***** Task data *****

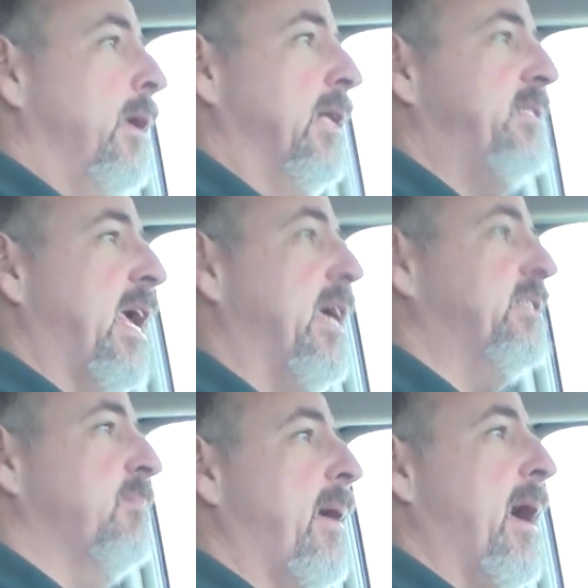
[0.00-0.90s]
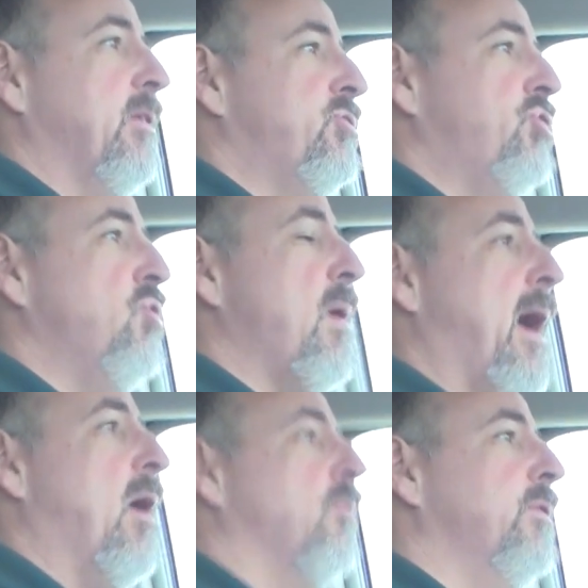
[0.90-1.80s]
It takes about 2
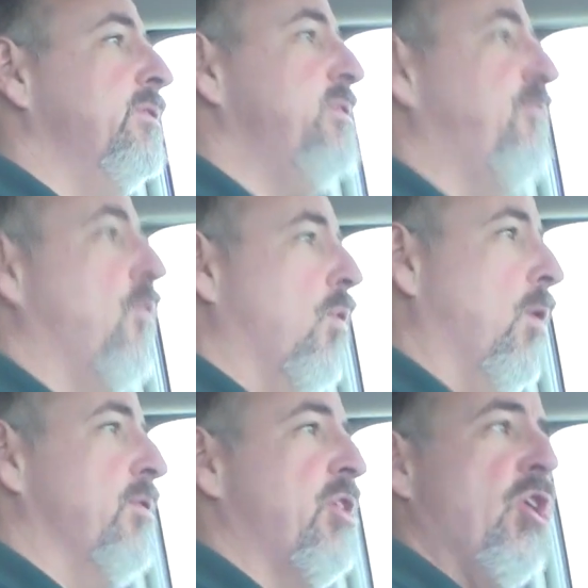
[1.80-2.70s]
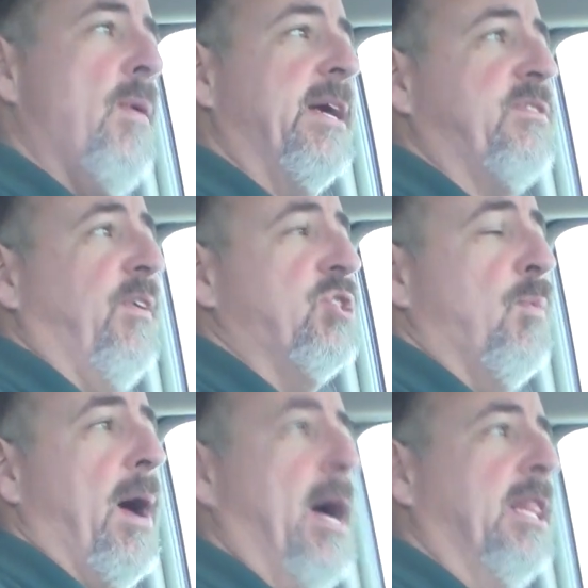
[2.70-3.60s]
hours for the U.S. Fish
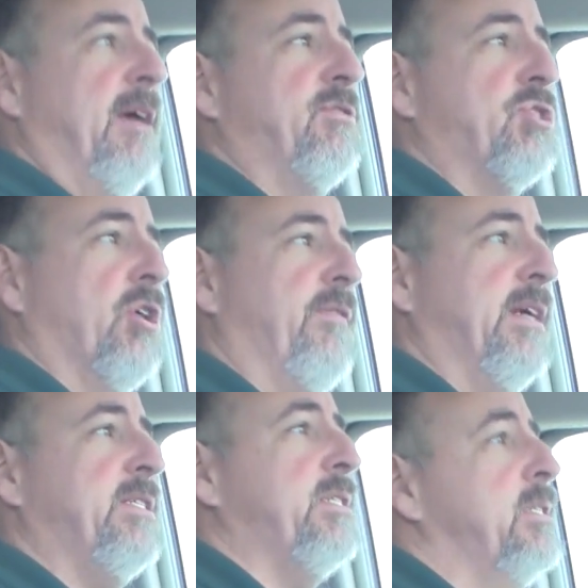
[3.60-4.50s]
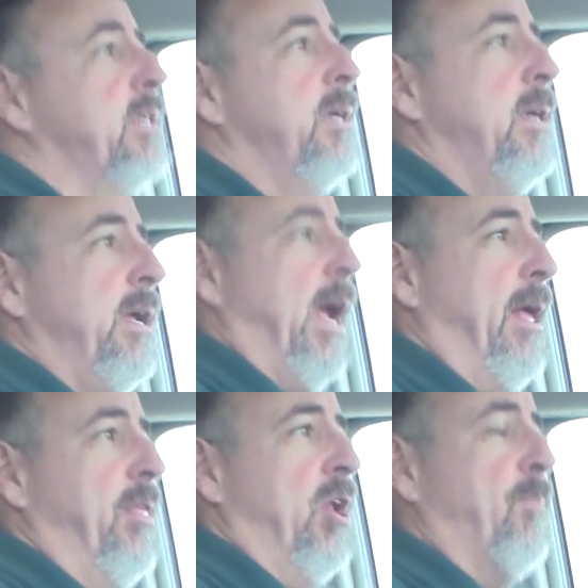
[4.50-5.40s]
and Wildlife Service
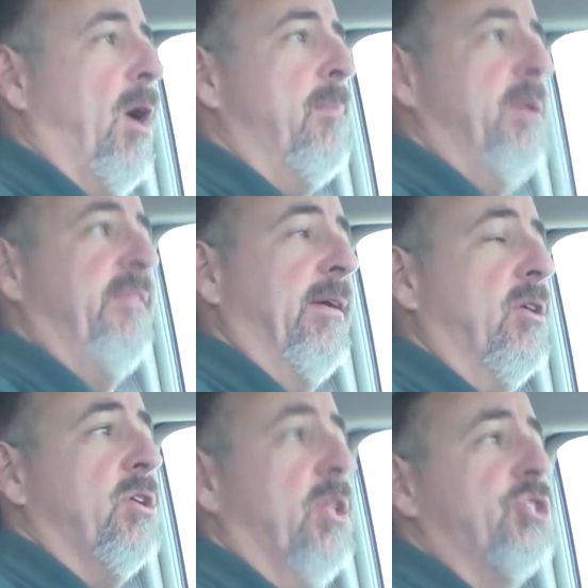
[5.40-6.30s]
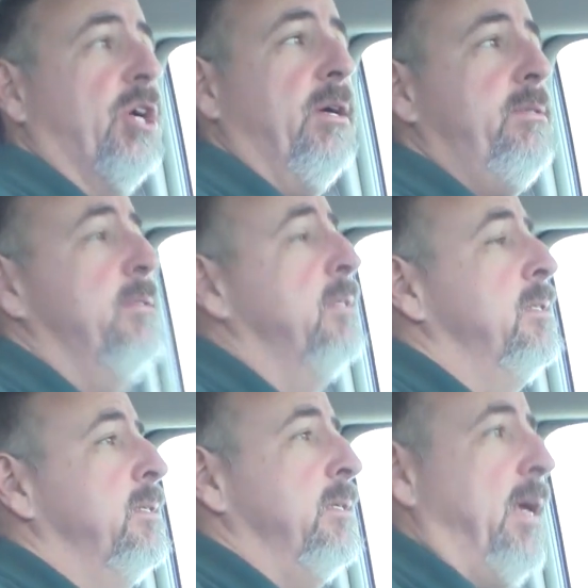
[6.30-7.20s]
and the Department of Agriculture
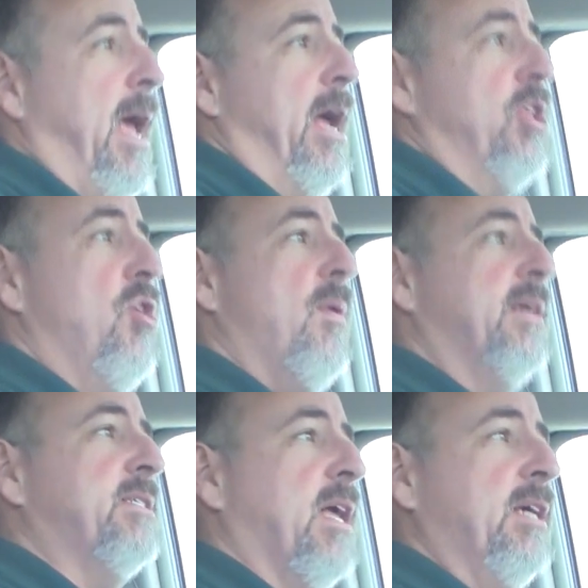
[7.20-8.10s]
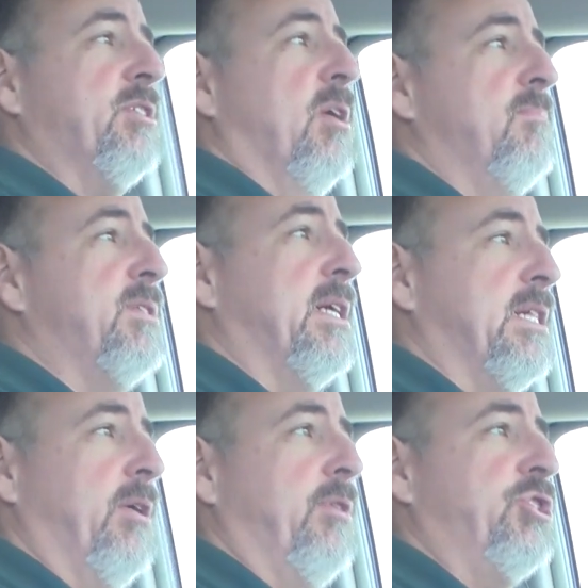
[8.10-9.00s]
and U.S. Customs to
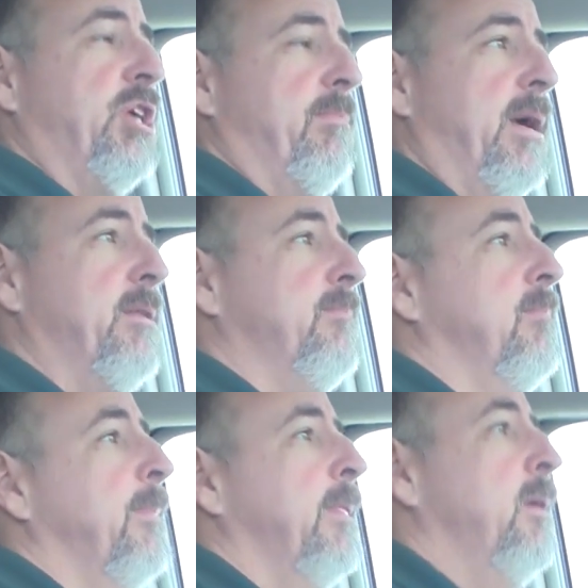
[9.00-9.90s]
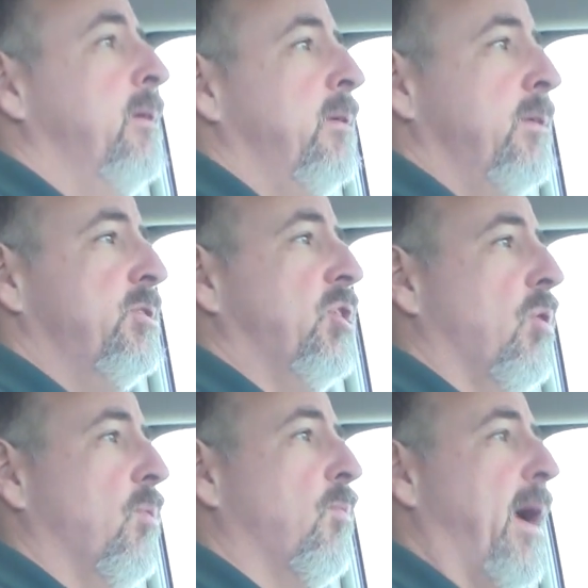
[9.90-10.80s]
clear the shipment.
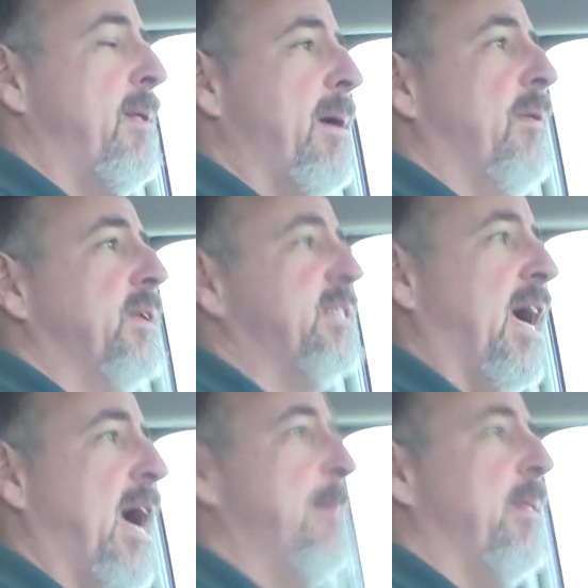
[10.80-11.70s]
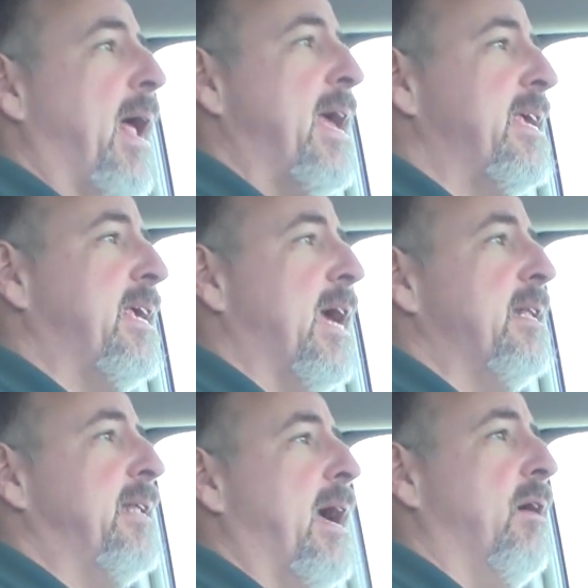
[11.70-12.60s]
So right about the time that I
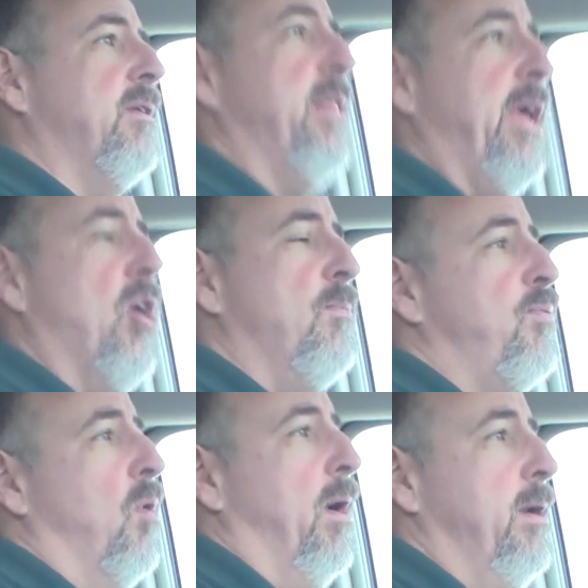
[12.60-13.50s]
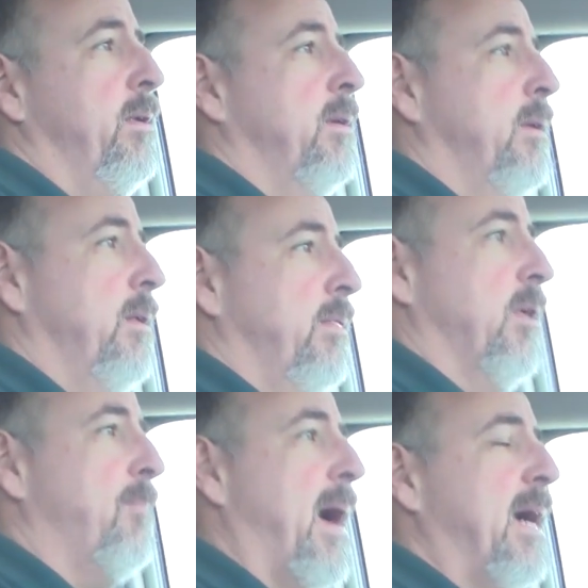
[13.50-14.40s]
get down to the airport,
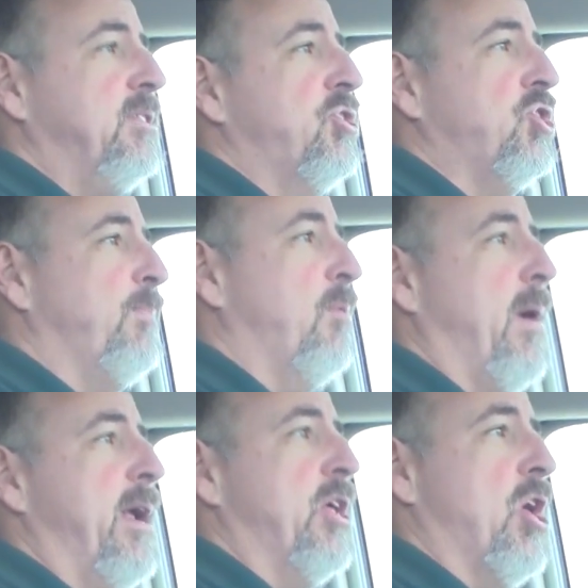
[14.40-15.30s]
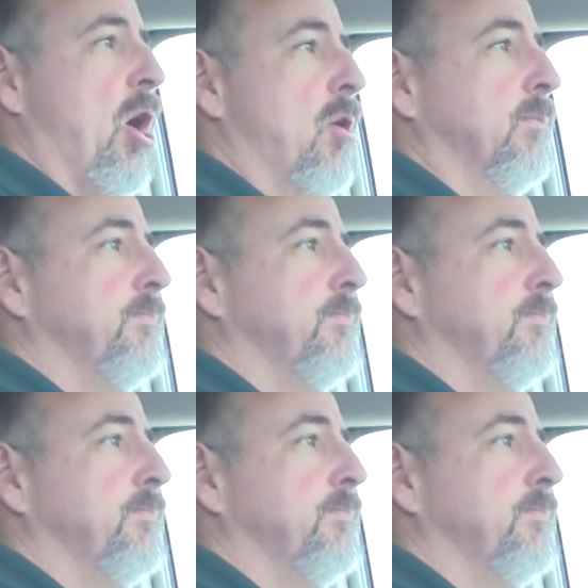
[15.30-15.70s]
the boxes should be ready to go.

*****

Every entry is to be reproduced word for word, and no image is carried over.

(Your response):
[0.00-0.90s]
[0.90-1.80s]
It takes about 2
[1.80-2.70s]
[2.70-3.60s]
hours for the U.S. Fish
[3.60-4.50s]
[4.50-5.40s]
and Wildlife Service
[5.40-6.30s]
[6.30-7.20s]
and the Department of Agriculture
[7.20-8.10s]
[8.10-9.00s]
and U.S. Customs to
[9.00-9.90s]
[9.90-10.80s]
clear the shipment.
[10.80-11.70s]
[11.70-12.60s]
So right about the time that I
[12.60-13.50s]
[13.50-14.40s]
get down to the airport,
[14.40-15.30s]
[15.30-15.70s]
the boxes should be ready to go.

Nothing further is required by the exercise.